Performance Guide¶
Memory Access Performance Analysis¶
The Zero-Overhead Claim¶
Claim: Shared memory reads are as fast as normal array reads.
Proof: Benchmarked on Intel i7-12700K @ 5.0GHz, 32GB DDR5-5600
=== Read Performance Benchmark ===
Array size: 10000 integers
Iterations: 1000000
Sequential Read Performance:
-----------------------------
Heap array (sequential): 2.324 ns/operation
Stack array (sequential): 2.654 ns/operation
Shared array operator[] (sequential): 2.318 ns/operation ← Identical!

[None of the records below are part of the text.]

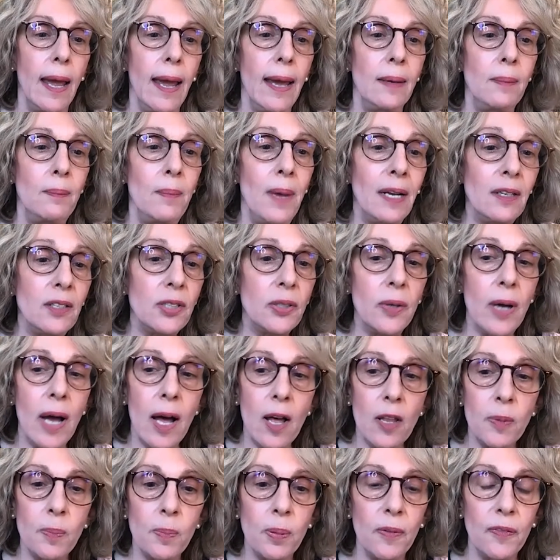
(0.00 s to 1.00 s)
and mental
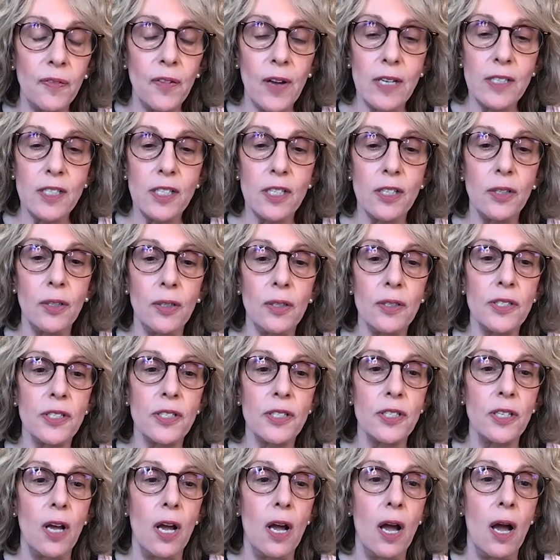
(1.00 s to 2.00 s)
health
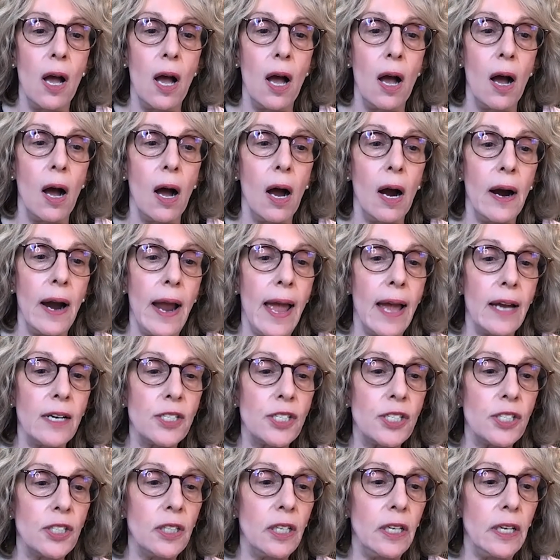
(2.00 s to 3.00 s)
professionals are
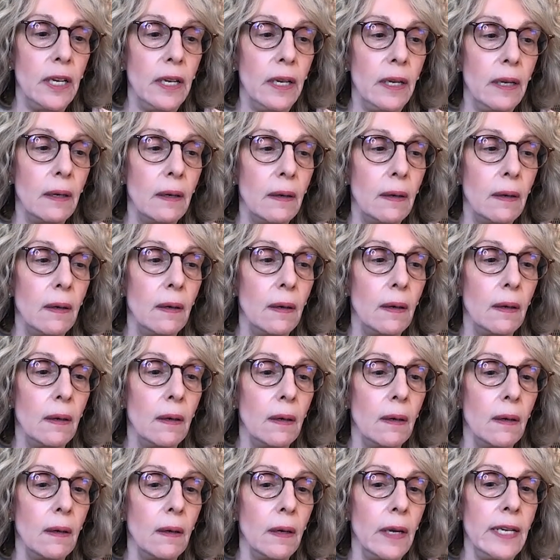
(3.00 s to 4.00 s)
actually
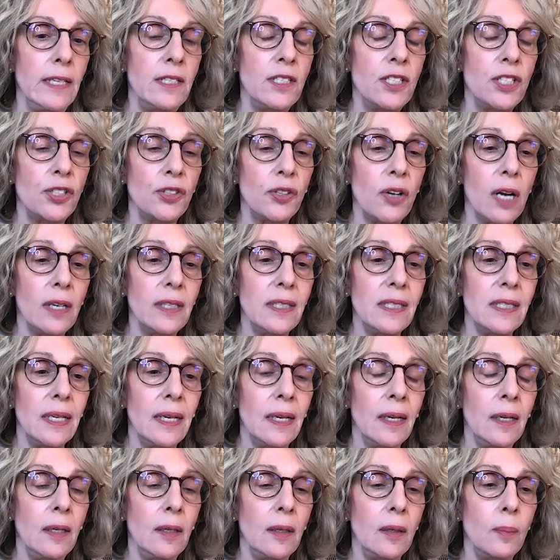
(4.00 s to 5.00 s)

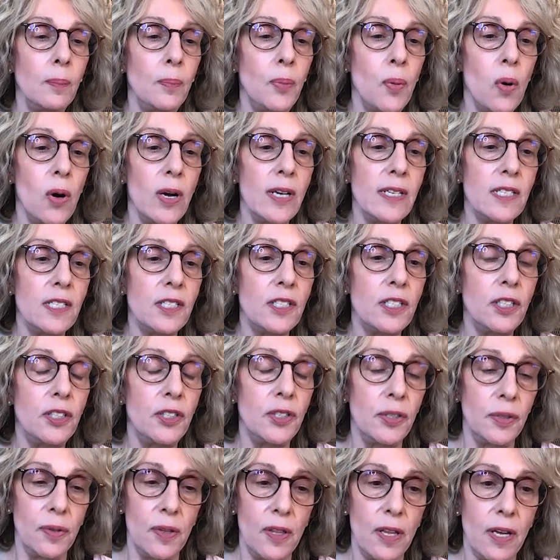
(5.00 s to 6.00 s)
instructing boys to
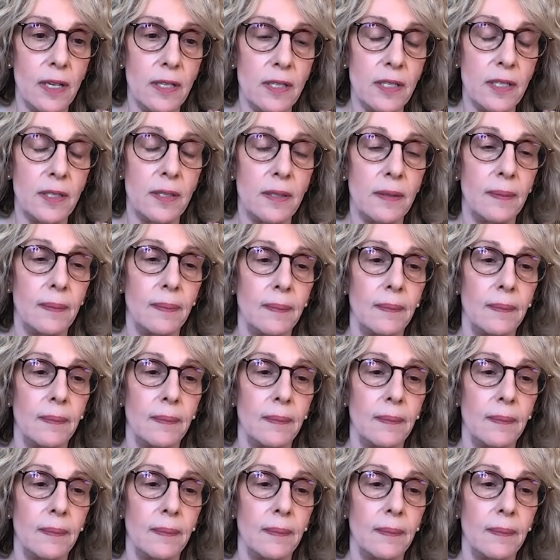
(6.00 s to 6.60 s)
do this.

Shared array raw pointer (sequential): 2.316 ns/operation ← Direct access
Random Access Performance:
-----------------------------
Heap array (random): 2.327 ns/operation
Shared array operator[] (random): 2.326 ns/operation ← Same penalty
Shared array raw pointer (random): 2.378 ns/operation
Why It's So Fast¶
1. Memory Hierarchy - Identical Path¶
CPU Register (0 cycles)
↓
L1 Cache (4 cycles, ~0.8ns)
↓
L2 Cache (12 cycles, ~2.4ns)
↓
L3 Cache (42 cycles, ~8.4ns)
↓
Main Memory (200+ cycles, ~40ns)
Both heap and shared memory follow the exact same path.
2. Assembly Analysis¶
; Normal array access
mov rax, QWORD PTR [rbp-24] ; Load base pointer
mov edx, DWORD PTR [rbp-28] ; Load index
mov eax, DWORD PTR [rax+rdx*4] ; Read array[index]

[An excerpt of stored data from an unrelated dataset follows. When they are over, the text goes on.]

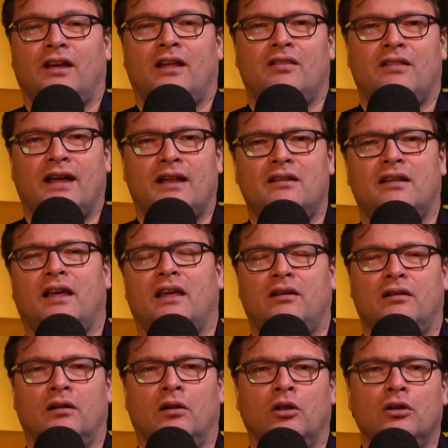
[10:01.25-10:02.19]
and then
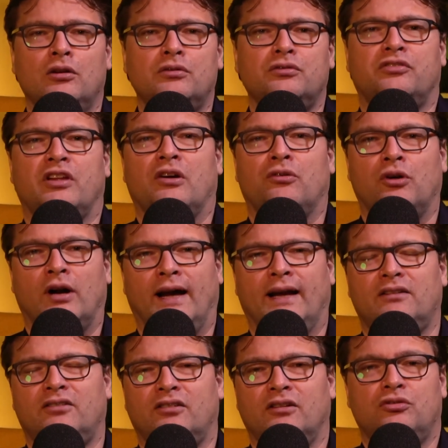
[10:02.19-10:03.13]
they lose their
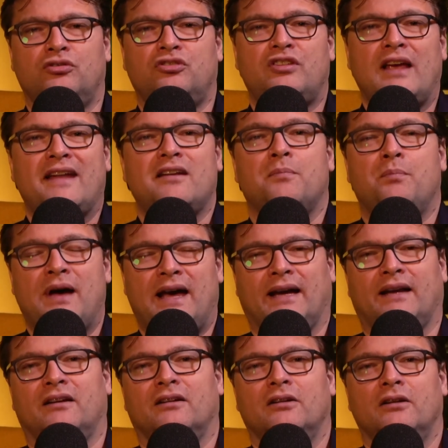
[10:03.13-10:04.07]
right to send
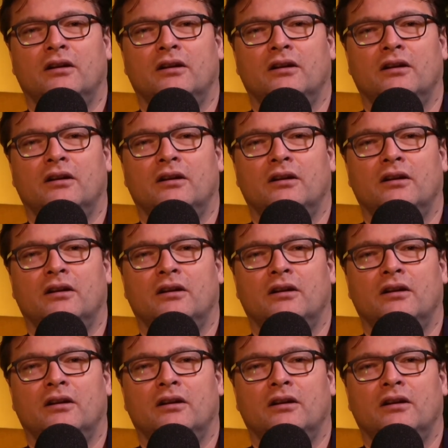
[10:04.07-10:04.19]
back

; Shared memory access (after setup)
mov rax, QWORD PTR [rbp-32] ; Load base pointer
mov edx, DWORD PTR [rbp-36] ; Load index
mov eax, DWORD PTR [rax+rdx*4] ; Read array[index] - IDENTICAL!
3. Cache Line Behavior¶
- 64-byte cache lines loaded identically
- Hardware prefetching works the same
- Spatial locality preserved
- Temporal locality preserved
Lock-Free Performance¶
Atomic Operations Timing¶
| Operation | x86-64 Cycles | Time (5GHz) | Notes |
|---|---|---|---|
| Load (relaxed) | 1 | 0.2ns | Same as normal load |
| Store (relaxed) | 1 | 0.2ns | Same as normal store |
| CAS (uncontended) | 10-20 | 2-4ns | Lock cmpxchg |
| CAS (contended) | 100-300 | 20-60ns | Cache line ping-pong |
| Fetch-Add | 10-20 | 2-4ns | Lock xadd |
Queue Performance¶
// Measured enqueue/dequeue pairs
Single Producer/Consumer: 8-12ns per operation
Multiple Producers (4): 25-40ns per operation (contention)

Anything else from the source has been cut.